» **WHAT IS BEING ASKED**:
Your output should be the lines from the one with "[1:17.28-1:18.28]" through the last line of the records below, exactly as written, minus the pictures.

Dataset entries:

┏━━

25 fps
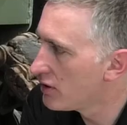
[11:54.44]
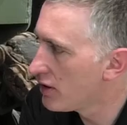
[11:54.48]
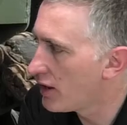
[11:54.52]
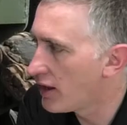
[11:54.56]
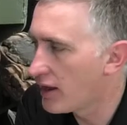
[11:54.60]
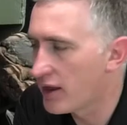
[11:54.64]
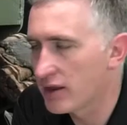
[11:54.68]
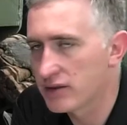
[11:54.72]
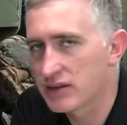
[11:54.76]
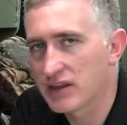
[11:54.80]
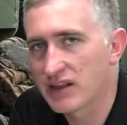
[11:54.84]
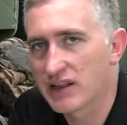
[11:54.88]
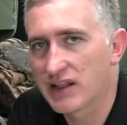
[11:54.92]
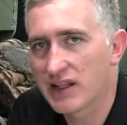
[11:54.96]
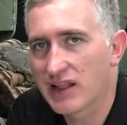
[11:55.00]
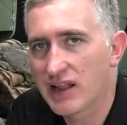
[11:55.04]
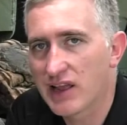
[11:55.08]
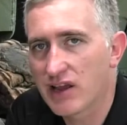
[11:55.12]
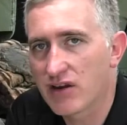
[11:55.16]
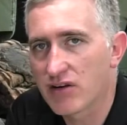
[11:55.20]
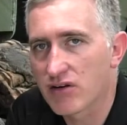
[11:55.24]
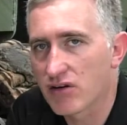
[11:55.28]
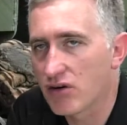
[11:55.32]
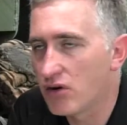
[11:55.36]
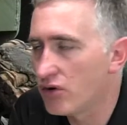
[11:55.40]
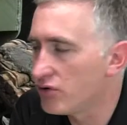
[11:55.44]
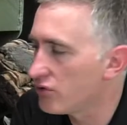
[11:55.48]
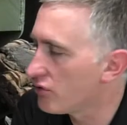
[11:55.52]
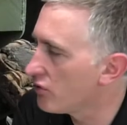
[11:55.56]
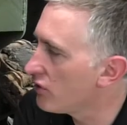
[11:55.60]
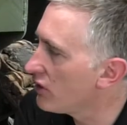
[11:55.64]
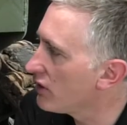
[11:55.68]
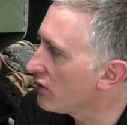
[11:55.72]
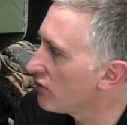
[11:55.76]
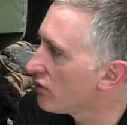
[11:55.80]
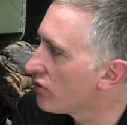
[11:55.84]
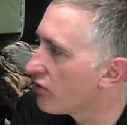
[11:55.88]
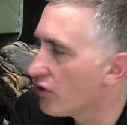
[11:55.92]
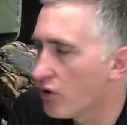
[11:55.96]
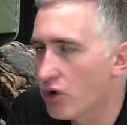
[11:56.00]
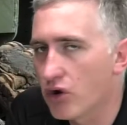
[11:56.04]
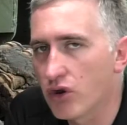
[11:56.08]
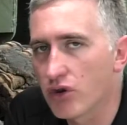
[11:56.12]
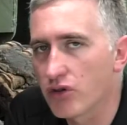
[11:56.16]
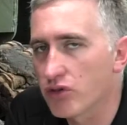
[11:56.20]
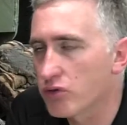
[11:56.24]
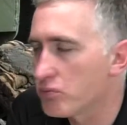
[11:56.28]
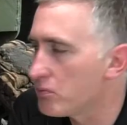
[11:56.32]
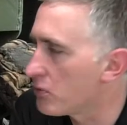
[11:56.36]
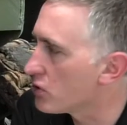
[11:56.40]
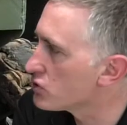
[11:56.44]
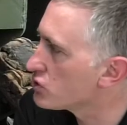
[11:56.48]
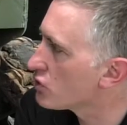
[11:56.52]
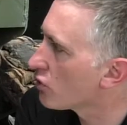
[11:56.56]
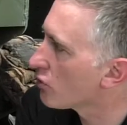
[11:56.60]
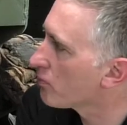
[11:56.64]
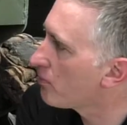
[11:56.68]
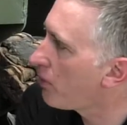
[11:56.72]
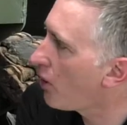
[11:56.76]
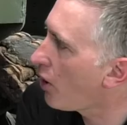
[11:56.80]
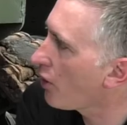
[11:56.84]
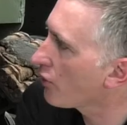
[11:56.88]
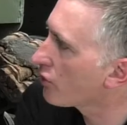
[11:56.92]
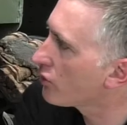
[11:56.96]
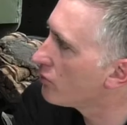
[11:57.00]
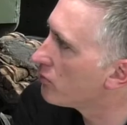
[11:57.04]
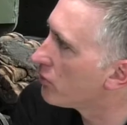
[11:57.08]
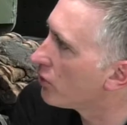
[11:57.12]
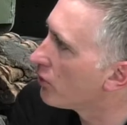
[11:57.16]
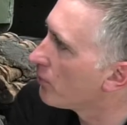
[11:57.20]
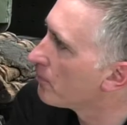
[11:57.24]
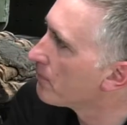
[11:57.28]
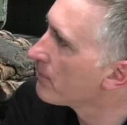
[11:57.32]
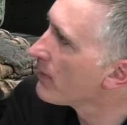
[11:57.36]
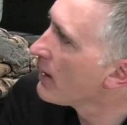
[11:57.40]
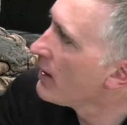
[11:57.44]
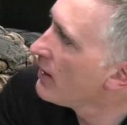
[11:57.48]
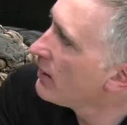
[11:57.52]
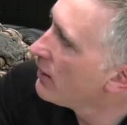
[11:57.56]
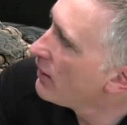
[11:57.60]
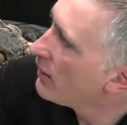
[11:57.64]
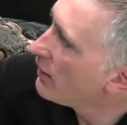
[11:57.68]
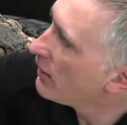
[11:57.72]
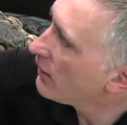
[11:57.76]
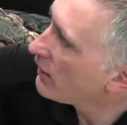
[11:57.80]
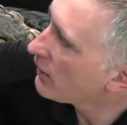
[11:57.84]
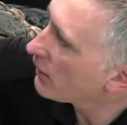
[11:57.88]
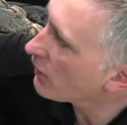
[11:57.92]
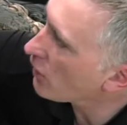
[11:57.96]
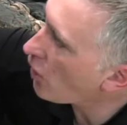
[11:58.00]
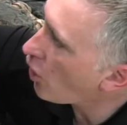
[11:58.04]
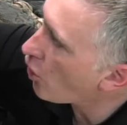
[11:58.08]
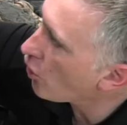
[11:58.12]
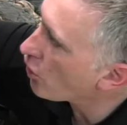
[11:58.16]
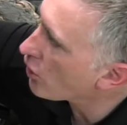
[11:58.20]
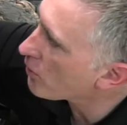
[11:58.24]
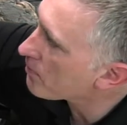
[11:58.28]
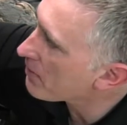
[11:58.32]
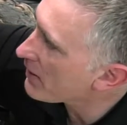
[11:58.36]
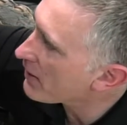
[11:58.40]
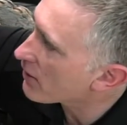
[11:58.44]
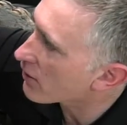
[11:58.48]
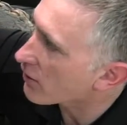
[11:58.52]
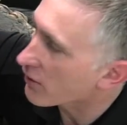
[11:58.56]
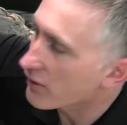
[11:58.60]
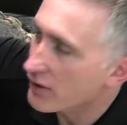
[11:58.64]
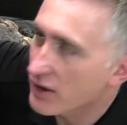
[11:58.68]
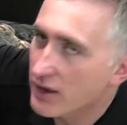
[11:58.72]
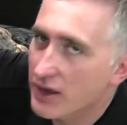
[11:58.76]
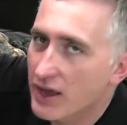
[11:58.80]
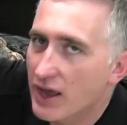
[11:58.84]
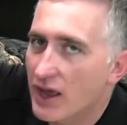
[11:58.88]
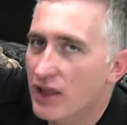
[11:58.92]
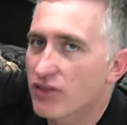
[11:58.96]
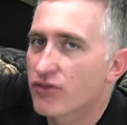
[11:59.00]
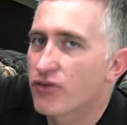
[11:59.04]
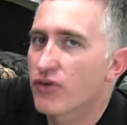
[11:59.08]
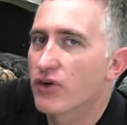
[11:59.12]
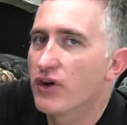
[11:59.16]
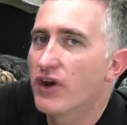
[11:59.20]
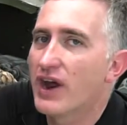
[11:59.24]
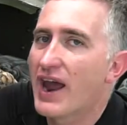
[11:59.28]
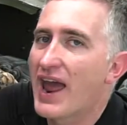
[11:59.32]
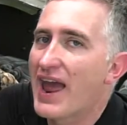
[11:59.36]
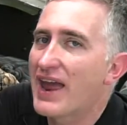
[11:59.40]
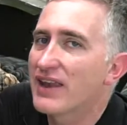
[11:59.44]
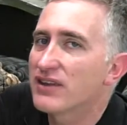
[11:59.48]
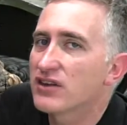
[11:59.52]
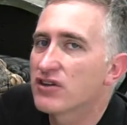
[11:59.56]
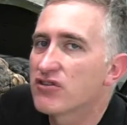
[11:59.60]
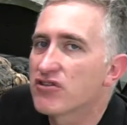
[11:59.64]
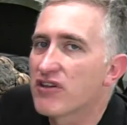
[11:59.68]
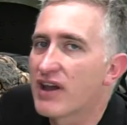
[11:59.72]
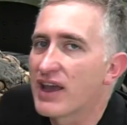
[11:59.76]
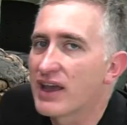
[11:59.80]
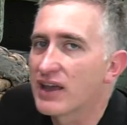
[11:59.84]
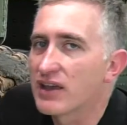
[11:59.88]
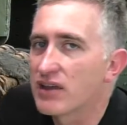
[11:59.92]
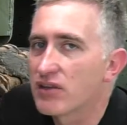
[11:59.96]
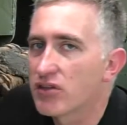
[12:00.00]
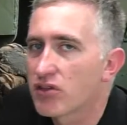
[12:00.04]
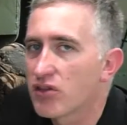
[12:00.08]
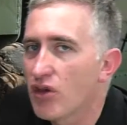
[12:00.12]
to clear underneath the hull as much as possible. Little hole up here. It's for your hand crank. It's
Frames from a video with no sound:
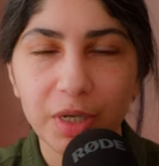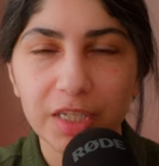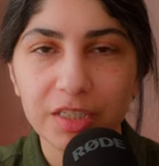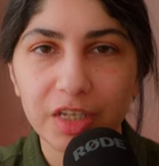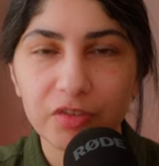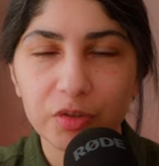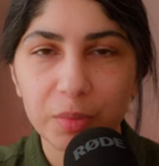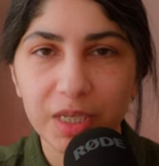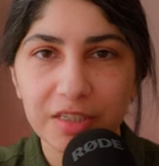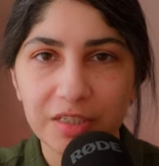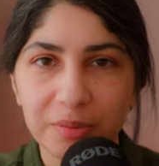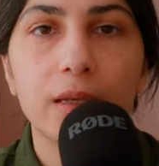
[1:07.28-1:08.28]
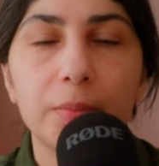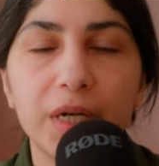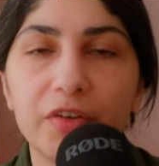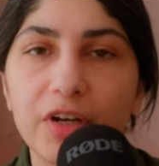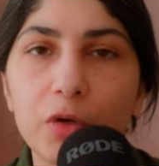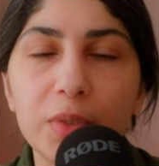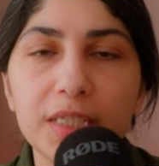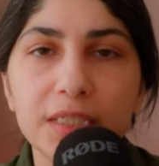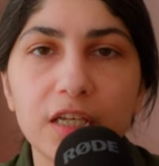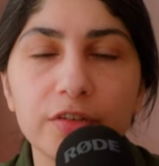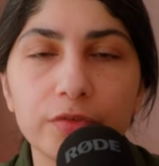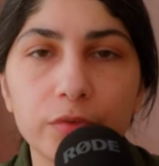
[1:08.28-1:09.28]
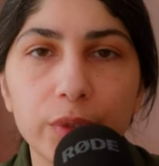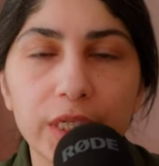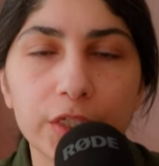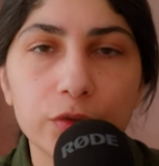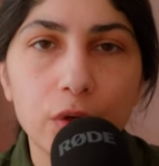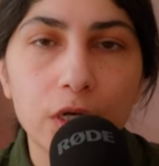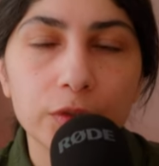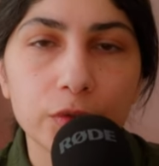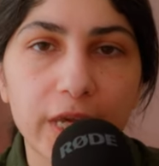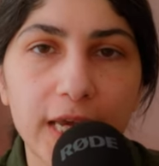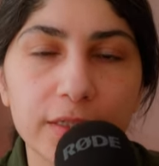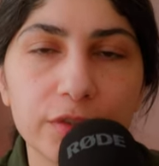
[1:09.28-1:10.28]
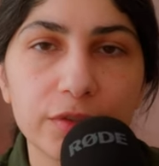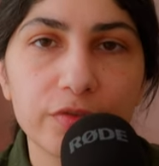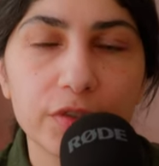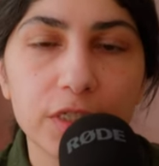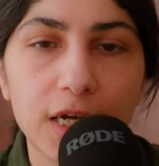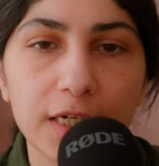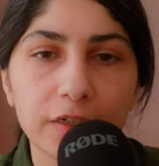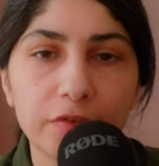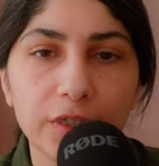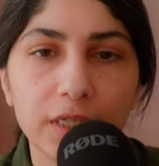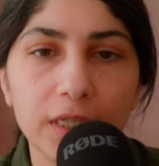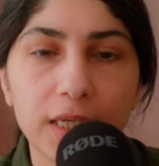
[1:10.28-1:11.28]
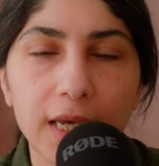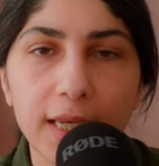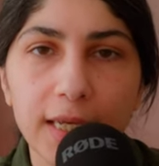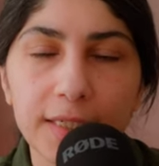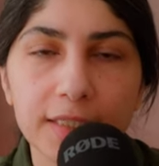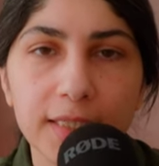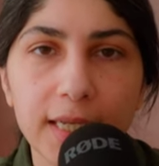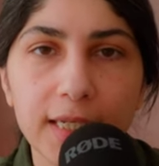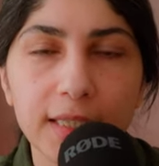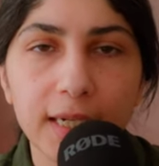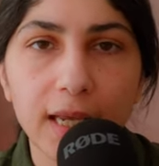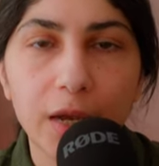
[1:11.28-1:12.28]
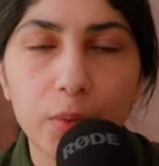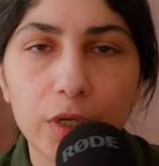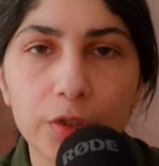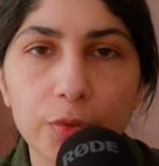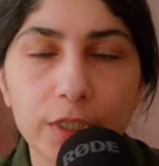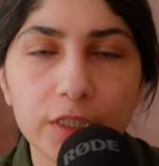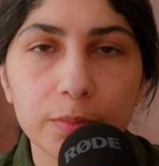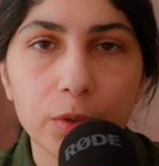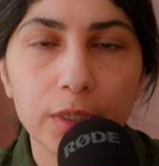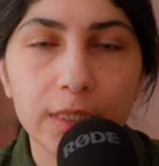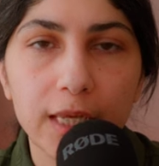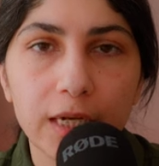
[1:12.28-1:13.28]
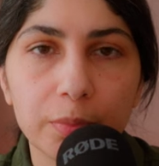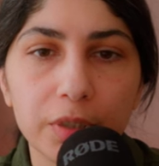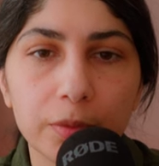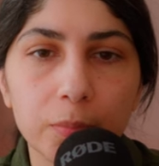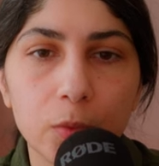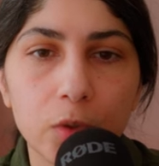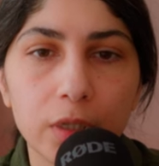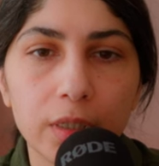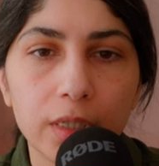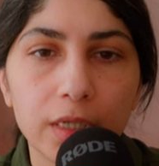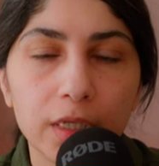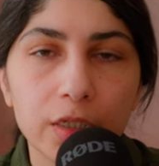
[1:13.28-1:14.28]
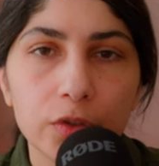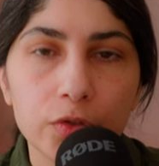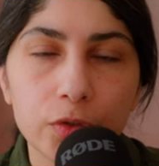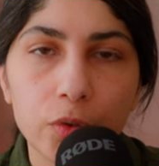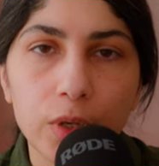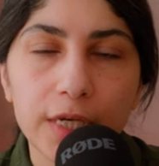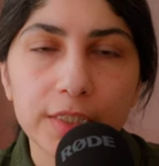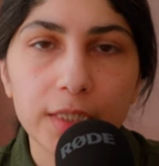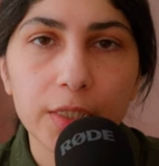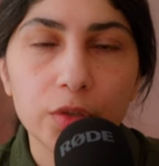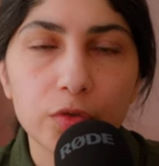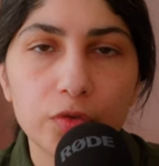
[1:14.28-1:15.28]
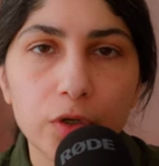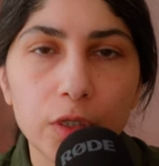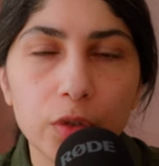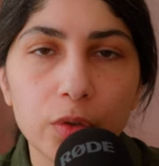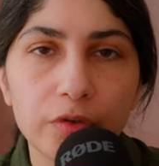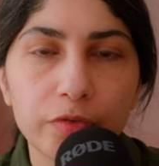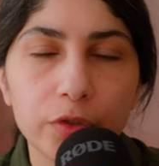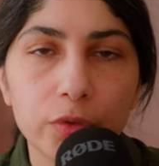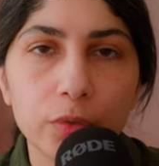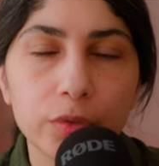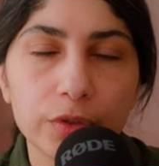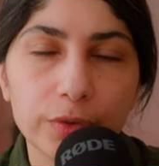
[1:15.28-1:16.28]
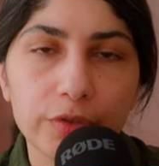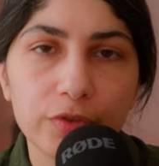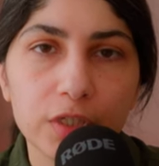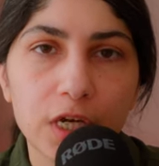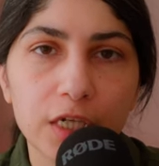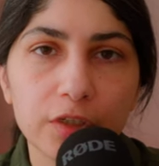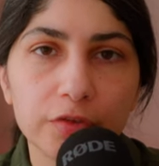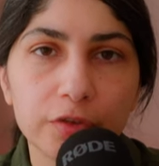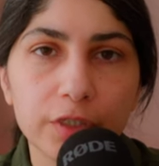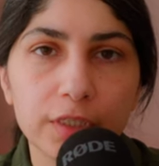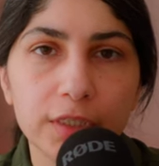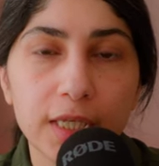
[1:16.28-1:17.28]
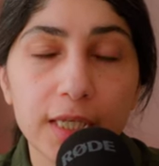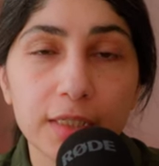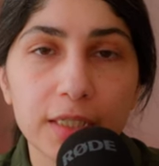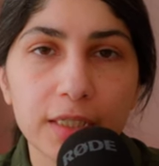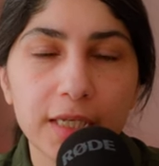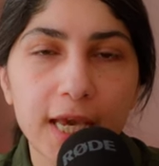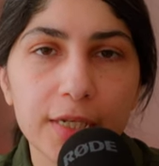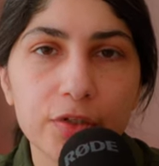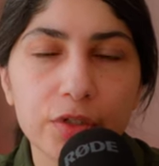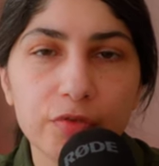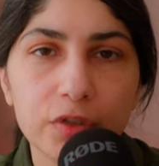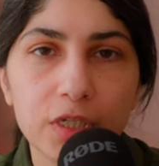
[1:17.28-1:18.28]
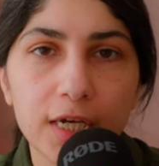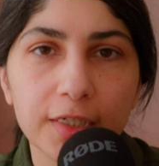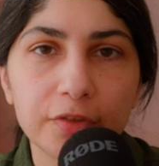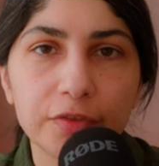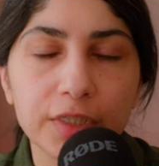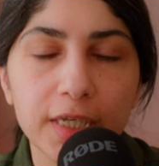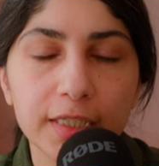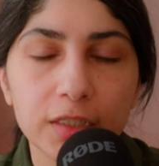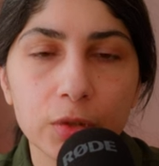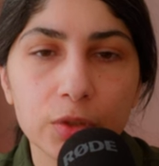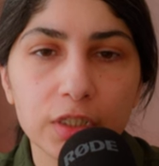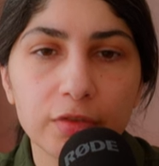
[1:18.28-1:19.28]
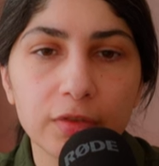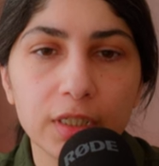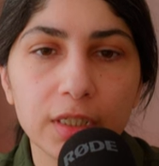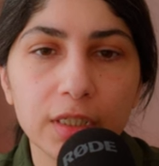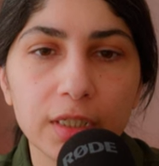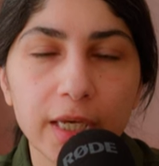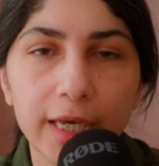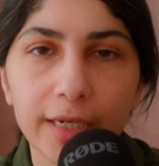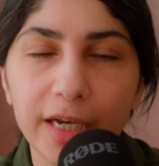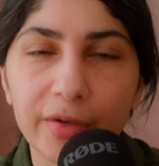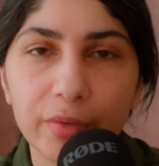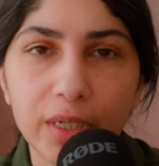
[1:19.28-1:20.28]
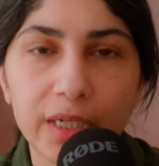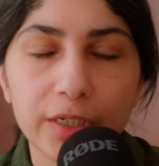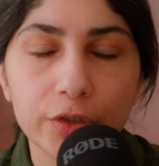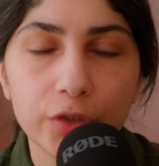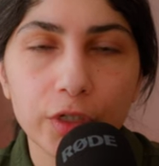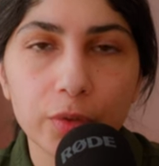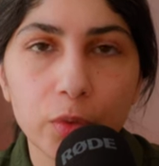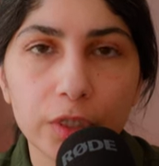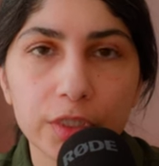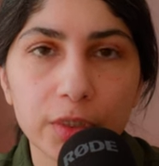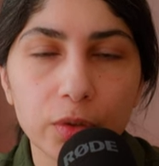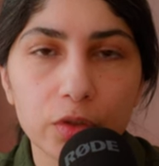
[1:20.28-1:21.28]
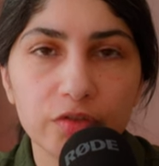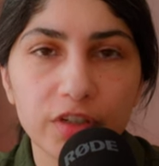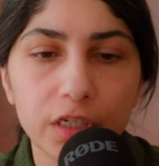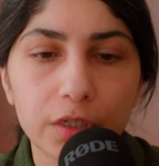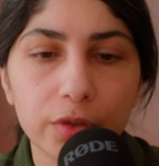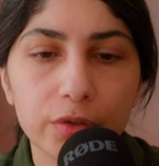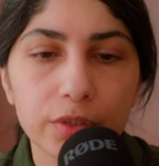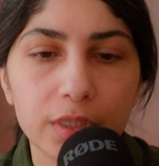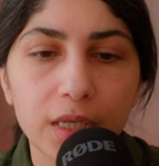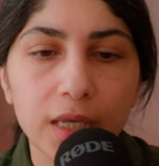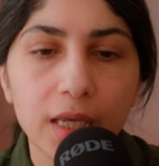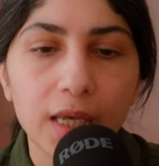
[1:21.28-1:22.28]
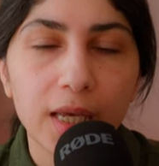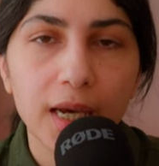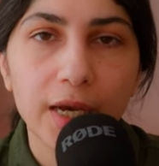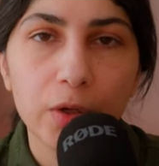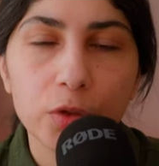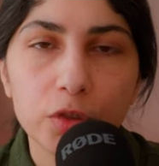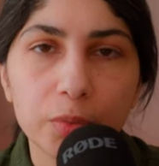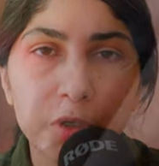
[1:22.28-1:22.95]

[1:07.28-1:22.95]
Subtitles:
my safe space. But I found myself really drawn to CANDID Street Photography, and I decided that I wanted to explore that a bit more. So I started to follow a few street photographers that did CANDID Street Photography exclusively, and I really enjoyed watching those videos. I also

┗━━

» **EXPECTED ANSWER**:
[1:17.28-1:18.28]
[1:18.28-1:19.28]
[1:19.28-1:20.28]
[1:20.28-1:21.28]
[1:21.28-1:22.28]
[1:22.28-1:22.95]

[1:07.28-1:22.95]
Subtitles:
my safe space. But I found myself really drawn to CANDID Street Photography, and I decided that I wanted to explore that a bit more. So I started to follow a few street photographers that did CANDID Street Photography exclusively, and I really enjoyed watching those videos. I also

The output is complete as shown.